For all sorts of reasons that include inefficiency, two tier policing, politicised policing of the Gaza hate marchers, personal experience of the Met, corruption and much more, I’m loathe to dish out praise for the Met or its officers. They’ve not been all that we and especially Londoners should have expected them to be.
However, after seeing the Met’s Commissioner Sir Mark Rowley’s letter to the Green Party leader Zack Polanski, criticising him for his uninformed comments about the manner in which Met officers disarmed the Islamic man who is accused of stabbing two Jews in Golders Green, I find I have to step away from my previous position. All of us who saw the video of the officer’s kicking the suspect to get him to drop the knife he was holding could see that this was extreme but necessary policing for a situation that was extreme. The officers had attempted the use of a Tazer several times on the suspect but it still did not relax the suspect’s grip on his weapon. These officers did not know whether the knife was the only weapon this man was carrying and neither did they know whether or not this man, like so many other Islamic terrorists elsewhere in the world, was wired to explode.

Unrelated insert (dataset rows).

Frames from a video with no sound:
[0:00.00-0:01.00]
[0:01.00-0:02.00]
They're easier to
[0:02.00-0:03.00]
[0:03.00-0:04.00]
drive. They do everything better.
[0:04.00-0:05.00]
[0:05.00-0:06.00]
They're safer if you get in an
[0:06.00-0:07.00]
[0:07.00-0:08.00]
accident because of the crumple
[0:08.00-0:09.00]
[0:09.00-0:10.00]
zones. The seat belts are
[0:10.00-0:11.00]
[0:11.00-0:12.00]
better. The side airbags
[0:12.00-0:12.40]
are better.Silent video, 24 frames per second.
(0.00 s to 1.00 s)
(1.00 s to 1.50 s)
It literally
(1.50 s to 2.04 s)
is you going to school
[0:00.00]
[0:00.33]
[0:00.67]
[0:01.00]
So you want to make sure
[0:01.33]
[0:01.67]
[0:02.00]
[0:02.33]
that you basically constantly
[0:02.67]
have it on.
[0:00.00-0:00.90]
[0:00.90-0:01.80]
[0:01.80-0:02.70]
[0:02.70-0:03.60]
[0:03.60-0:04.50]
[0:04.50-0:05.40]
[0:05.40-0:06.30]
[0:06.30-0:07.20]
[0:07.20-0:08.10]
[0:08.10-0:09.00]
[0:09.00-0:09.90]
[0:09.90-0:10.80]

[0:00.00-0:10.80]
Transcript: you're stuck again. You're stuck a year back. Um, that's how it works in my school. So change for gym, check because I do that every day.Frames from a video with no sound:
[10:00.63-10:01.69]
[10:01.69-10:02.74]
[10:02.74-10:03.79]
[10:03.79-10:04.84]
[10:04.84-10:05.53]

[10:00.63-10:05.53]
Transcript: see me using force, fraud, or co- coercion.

Zack Polanski’s comments criticising the police’s actions here were so high profile and uttered at a time when there is serious political and social tension in the UK that they deserved a response. We are currently faced with a growing threat from terrorism from a variety of sources mostly Islamic but also from the jackboot lickers (neo-Nazis), non-ideological individually planned terror attacks, the remnants of Irish Republican terrorism and the threat of terrorism that is outside of these categories but which has often been linked to conflicts, such as between Eritreans, that has been imported from overseas. Britain has a terrorism problem and Polanski’s intervention has not helped the fight against such terrorism.
Sir Mark took the relatively unusual step of writing publicly to Polanski to express his displeasure at Polanski’s comments. I’ve pasted the letter from the Met Commissioner below. I’ve read this letter and cannot see anywhere in this letter that would imply, as many Greens and Leftists are saying, that Sir Mark is interfering in either free speech or the democratic process. All that Sir Mark has done is defend his officers who were dealing with a live, chaotic and stressful situation and that Polanski’s comments and the comments that he’s amplified where officers have been criticised might make officers think twice before dealing robustly with terror suspects. That’s something we do not need to happen. We should want police to take robust action when apprehending terror suspects. If they do not then the suspect might draw out a different more deadly weapon or set of an IED.
As I said there’s a lot to criticise about the Met but this apprehension of a dangerous terrorist is not one of them. In fact the terrorist got off lucky. If this had been France or Germany or Italy or the USA or Israel, this terrorist would not live long enough to be apprehended.